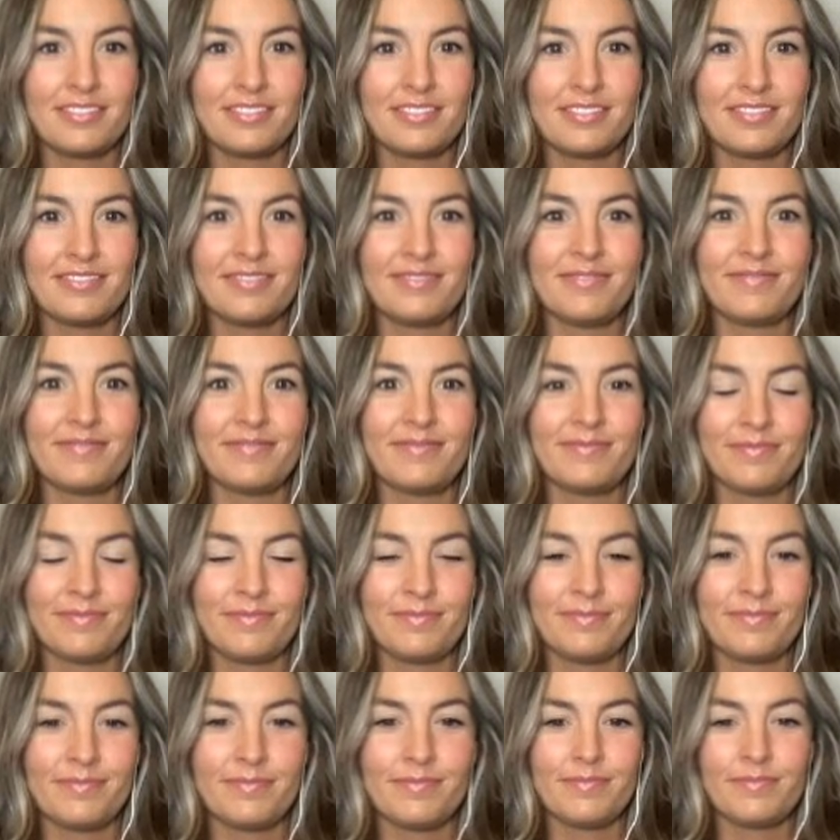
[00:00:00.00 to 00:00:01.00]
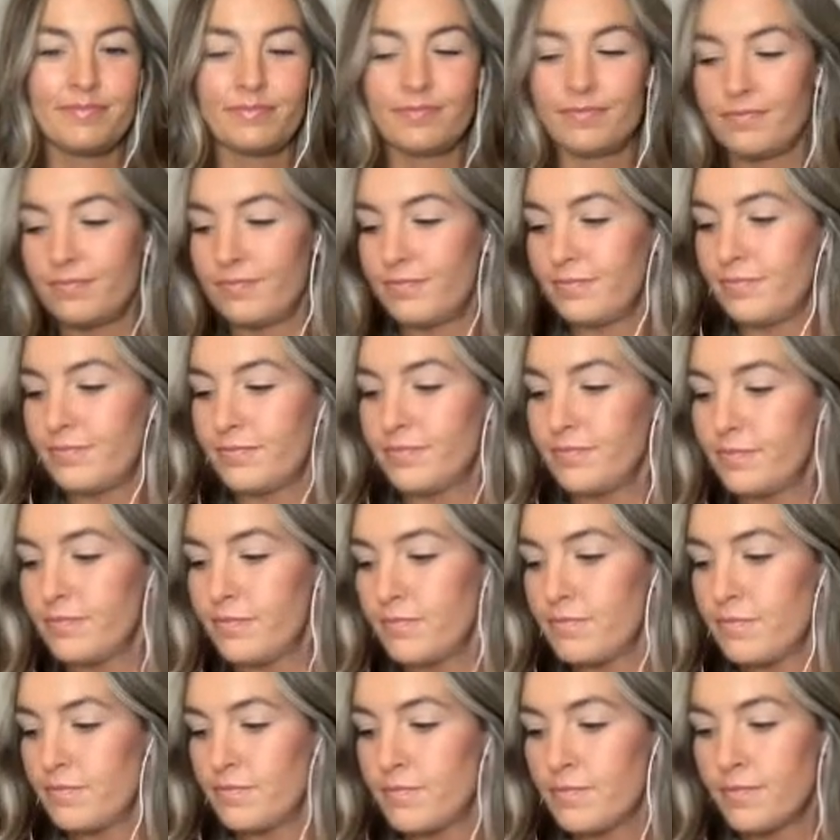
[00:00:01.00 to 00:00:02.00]

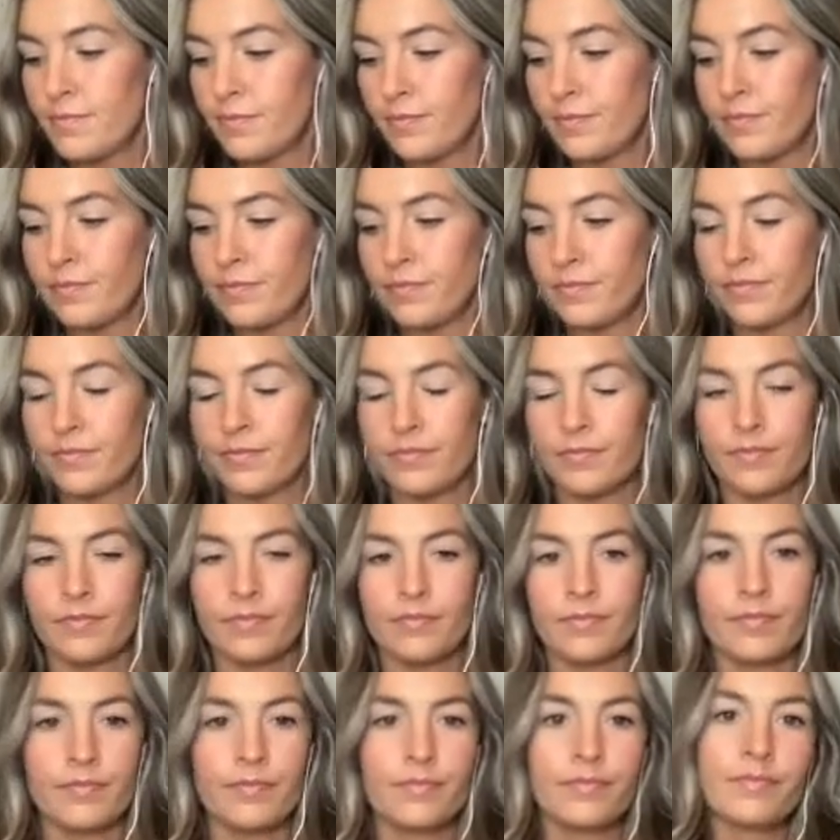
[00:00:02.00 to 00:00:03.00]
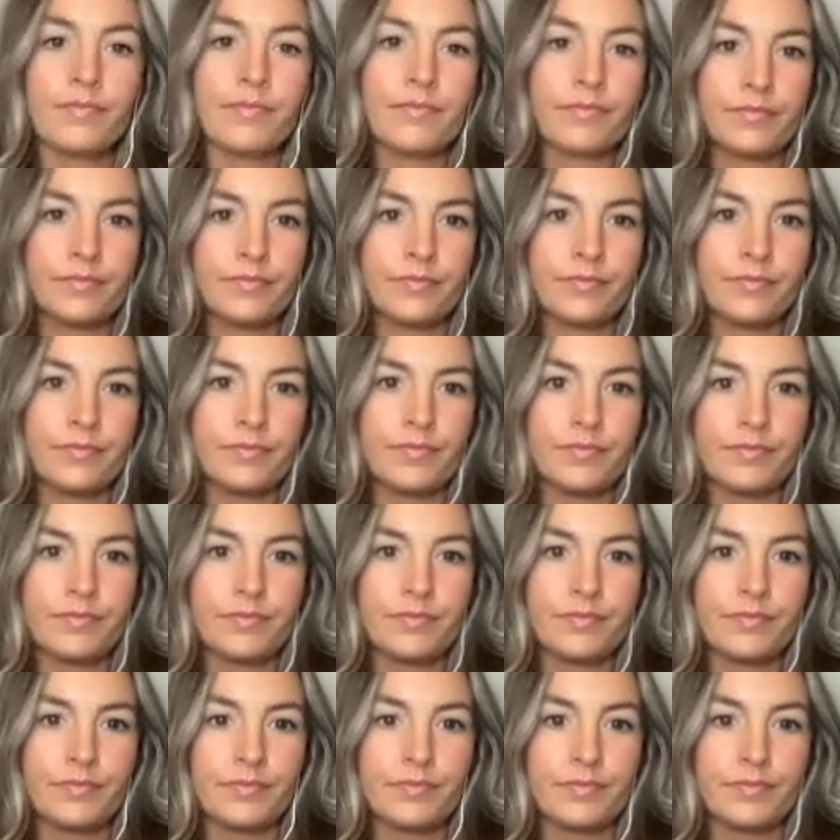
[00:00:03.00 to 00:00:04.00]

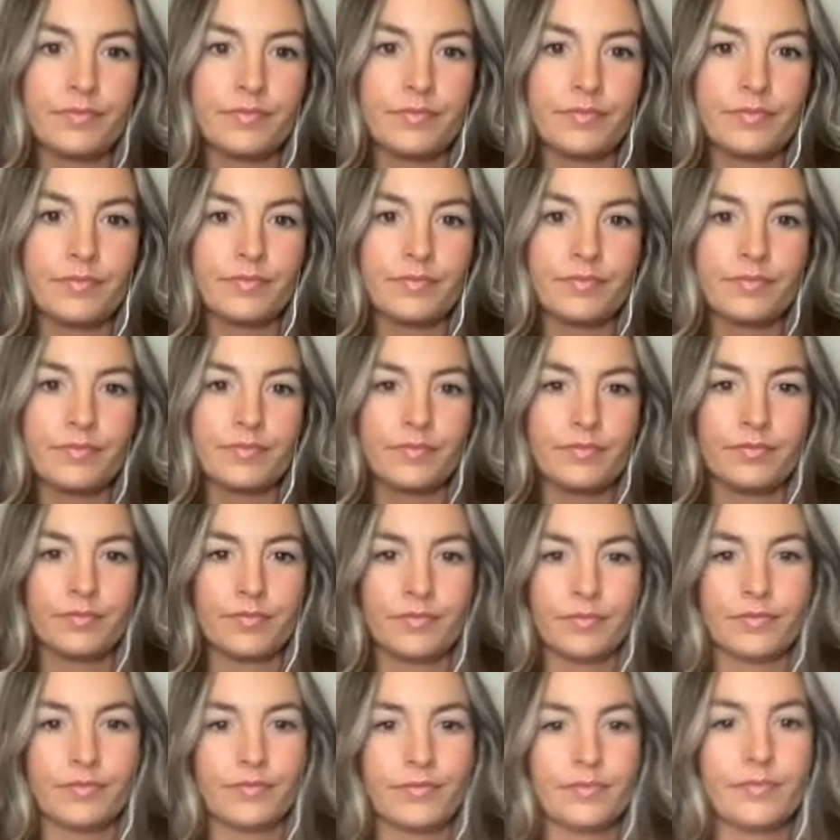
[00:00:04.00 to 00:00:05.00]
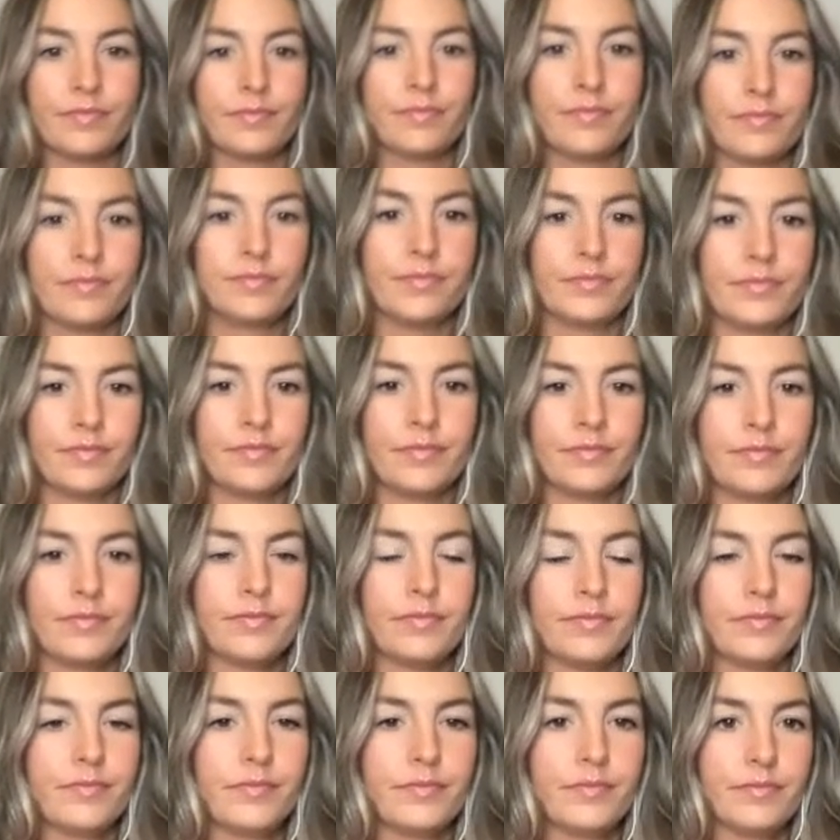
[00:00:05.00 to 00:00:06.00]

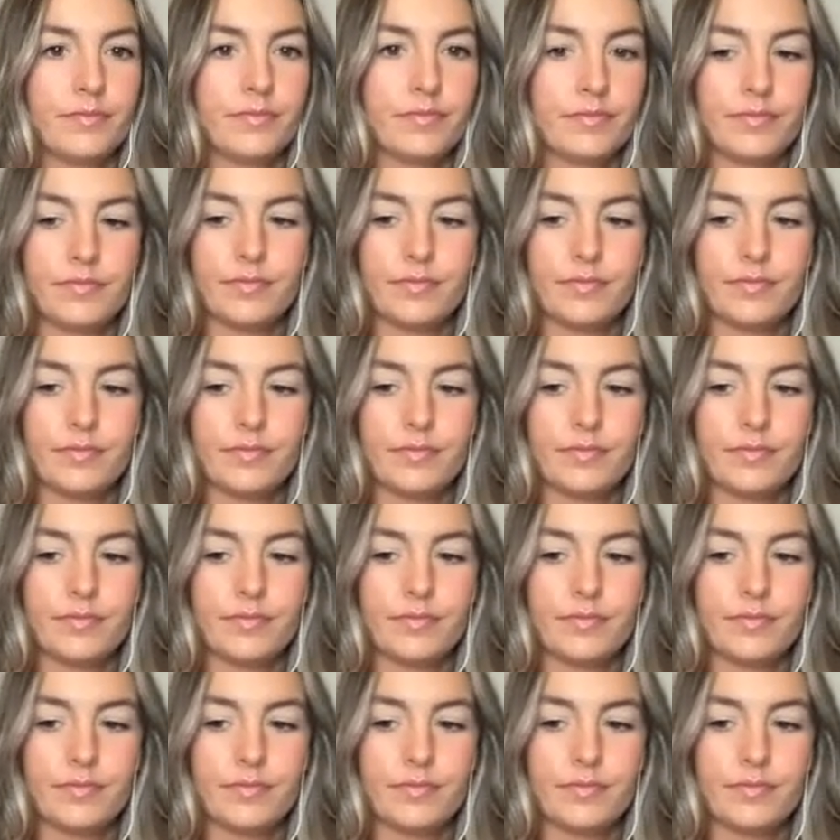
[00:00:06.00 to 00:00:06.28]
This person isn't speaking.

========================

* **Work task**
Set down the entries above exactly; no pictures belong in the copy.

* **Solved exercise**
[00:00:00.00 to 00:00:01.00]
[00:00:01.00 to 00:00:02.00]

[00:00:02.00 to 00:00:03.00]
[00:00:03.00 to 00:00:04.00]

[00:00:04.00 to 00:00:05.00]
[00:00:05.00 to 00:00:06.00]

[00:00:06.00 to 00:00:06.28]
This person isn't speaking.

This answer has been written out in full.